Subchronic lateral cerebral ventricle infusion. The skull was exposed through an incision on the midline of the scalp. After the bregma was identified, a 19-gauge stainless steel cerebroventricular cannula was implanted into the right lateral cerebral ventricle, 4 mm lateral to the bregma and 6 mm below the cerebral surface, and fixed tightly to the skull with super-glue adhesive and dental cement. The position of the cannula in the lateral cerebral ventricle was confirmed by the staining of all four ventricles after injection of 0.1 ml of Evans blue dye at the end of the experiments. An osmotic minipump (model 2001; Durect; Cupertino, CA) filled with isotonic saline (1 µl/h), ANG II (80 ng·µl^–1·h^–1), ANG II (80 ng·µl^–1·h^–1) plus losartan (20 µg·µl^–1·h^–1), or losartan alone (20 µg·µl^–1·h^–1) was implanted subcutaneously in the back of neck and connected to the cerebroventricular cannula. The infusion was continued for 7 days.

Arterial pressure and HR recording. While animals were under anesthesia and aseptic conditions, a catheter connected to a radio-telemetry unit (Data Sciences International; St. Paul, MN) was inserted into the descending aorta via a branch of the right femoral artery for direct measurement of arterial pressure (AP) with rabbits in the conscious state. HR was derived from the AP pulse using a PowerLab (model 8S; ADInstruments; Colorado Springs, CO) data-acquisition system.

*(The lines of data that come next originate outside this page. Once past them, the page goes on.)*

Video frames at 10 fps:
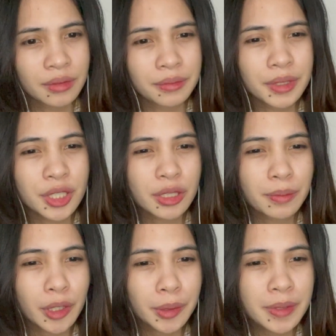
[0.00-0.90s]
But she
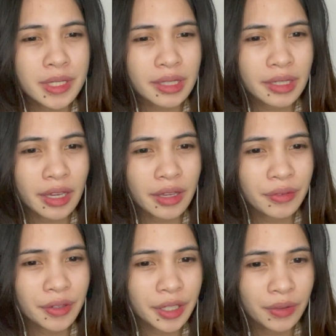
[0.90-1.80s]
purposely gave
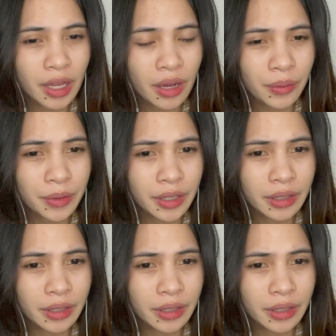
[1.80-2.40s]
her a flower.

RSNA recording. RSNA-recording electrodes were implanted as described previously (32). In brief, while animals were under anesthesia and under sterile conditions, the left kidney was exposed retroperitoneally, and a branch of renal nerve was separated from the renal plexus and the surrounding connective tissues. A pair of stainless steel, stranded Teflon-coated recording electrodes were placed around the nerve branch. The nerve-electrode junction was insulated electrically from the surrounding tissues and covered with fast-setting silicone (Kwik-Sil; World Precision Instruments; Sarasota, FL). A ground wire was secured to a nearby muscle. The recording electrodes and ground wire were tunneled under the skin and exteriorized in the midscapular area. During the experiment, the electrical signal from the electrode was amplified with a Grass P55 preamplifier (Grass Instruments; West Warwick, RI) with high- and low-frequency cutoffs of 1,000 and 100 Hz, respectively. The output from the Grass amplifier was directed to the PowerLab system, which sampled at 1,000 samples/s. The signal was also full-wave rectified and integrated. The average rectified signal (RC filtered; time constant, 0.5 s) was then recorded and stored for later analysis. The frequency of nerve discharge was counted by using a window discriminator and rate meter. The cursor of the window discriminator was set just above the electrical noise. Both frequency and integrated nerve activity were recorded continuously along with the raw nerve activity. The units of RSNA used in this experiment are percent of maximum (% max) and represent the maximum RSNA induced by nasopharyngeal stimulation with cigarette smoke, which has been shown to be a suitable and reliable method of comparing RSNA baroreflex curves under a variety of different conditions (5).

Evaluation of arterial baroreflex function. Evaluation of the arterial baroreflex was carried out as previously described (31). In brief, rabbits were studied in a quiet, dimly lit room while they stood in a Plexiglas box. AP, HR, and RSNA values were recorded using a PowerLab system. Intravenous infusions were administered via a lateral ear vein. After the animal had adjusted to the environment and all hemodynamics were stable, an intravenous infusion of sodium nitroprusside (SNP) was started at a rate of 100 µg·kg^–1·min^–1 at 0.5 ml/min. When AP reached its nadir (usually 40–50 mmHg), the SNP infusion was stopped, and a phenylephrine (PE) infusion was started at a rate of 80 µg·kg^–1·min^–1 at 0.5 ml/min. The PE infusion continued until AP reached 110 mmHg. The baroreflex was analyzed over the pressure range from lowest to highest pressure. This infusion rate increased AP at a rate of 1 mmHg/s.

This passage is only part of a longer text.